Selain itu, dalam menghadapi permasalahan beratnya beban pekerjaannya, responden menggunakan emotional focus coping berupa positive reappraisal yaitu usaha mencari makna positif dari permasalahan dengan terfokus pada pengembangan diri, biasanya juga melibatkan hal-hal yang bersifat religius, yaitu dengan mencoba untuk mencari sisi positif dari pekerjannya, dengan menganggap bahwa walaupun tugas WH berat, namun di sisi lain memiliki banyak pahala, selain itu responden juga mencoba untuk mencari dukungan emosional dengan berbagi dengan teman-temannya, mencoba untuk bersama mencari jalan keluar dari permasalahannya. Namun responden juga menggunakan problem focus coping, berupa planful problem solving dengan menyiapkan rencana untuk melakukan pendekatan personal terhadap masyarakat khususnya kaum ibu, agar kaum ibu mampu menjaga dan membimbing anak-anaknya, sehingga beban pekerjaan WH tidak terlalu berat.
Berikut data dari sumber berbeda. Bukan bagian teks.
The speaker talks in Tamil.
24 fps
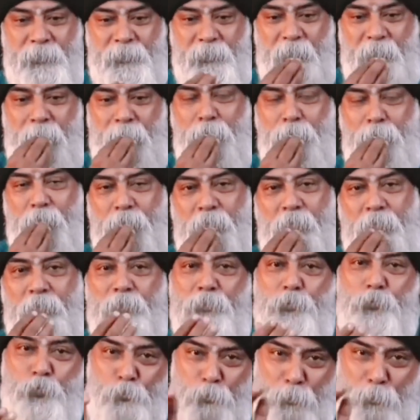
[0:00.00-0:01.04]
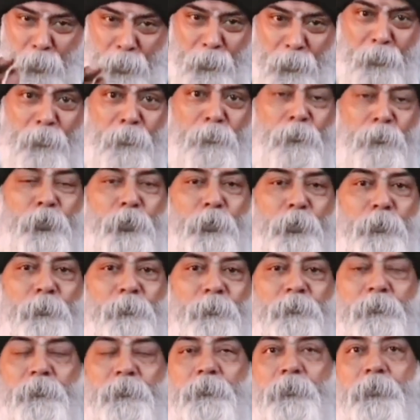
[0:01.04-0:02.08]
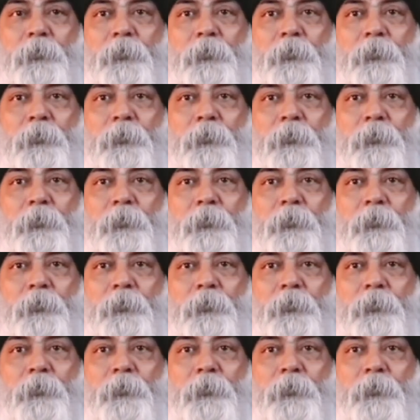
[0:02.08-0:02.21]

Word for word: சாப்பிட்றேன் சும்மா இருக்க முடியும்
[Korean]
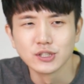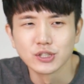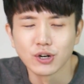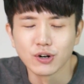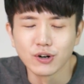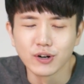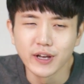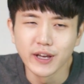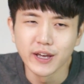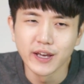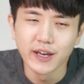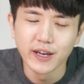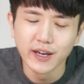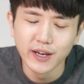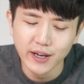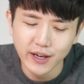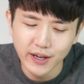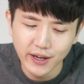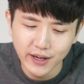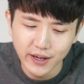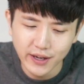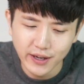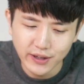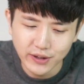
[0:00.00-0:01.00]

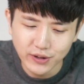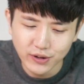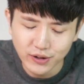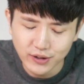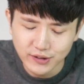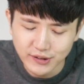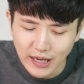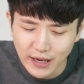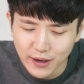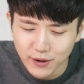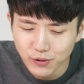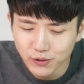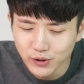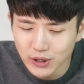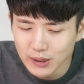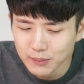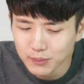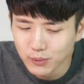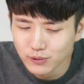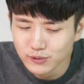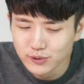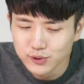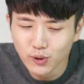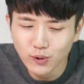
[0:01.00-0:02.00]
저의 이걸
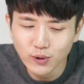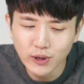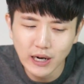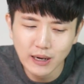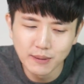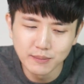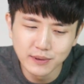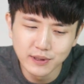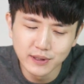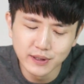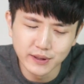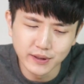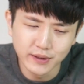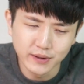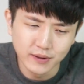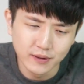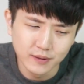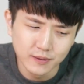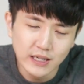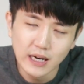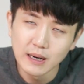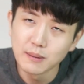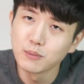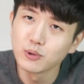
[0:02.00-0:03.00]
사용해 본 소감은
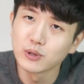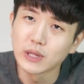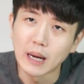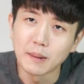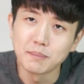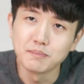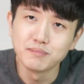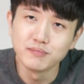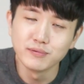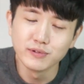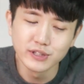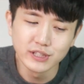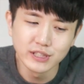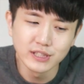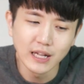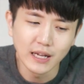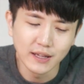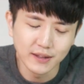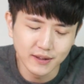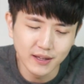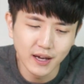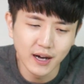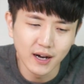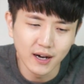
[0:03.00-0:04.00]
그냥 뭐 나쁘진
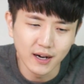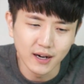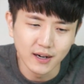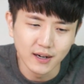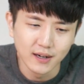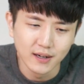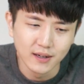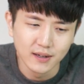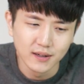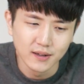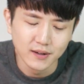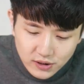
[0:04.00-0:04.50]
않다.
Untuk permasalahan mengenai kurangnya dukungan masyarakat terhadap WH, dihadapi responden dengan self-control yaitu usaha untuk mengatur perasaan ketika menghadapi situasi yang menekan dengan bersabar dan mengikhlaskannya, selain itu responden juga menggunakan seeking social support, yaitu usaha untuk mendapatkan kenyamanan emosional dengan mencari dukungan emosional dari rekan-rekannya. Namun responden juga menggunakan problem focus coping berupa planful problem solving yaitu usaha untuk mengubah keadaan yang dianggap menekan dengan cara yang hati-hati, bertahap, dan analitis, dengan berusaha untuk menegur masyarakat dengan lembut, melakukan razia secara fardiyah saja untuk menghindari respon negatif yang diberikan masyarakat. Responden juga pernah langsung menunjukkan ayat Al-Quran mengenai wajibnya menutup aurat agar masyarakat tidak lagi memberikan protes terhadap responden.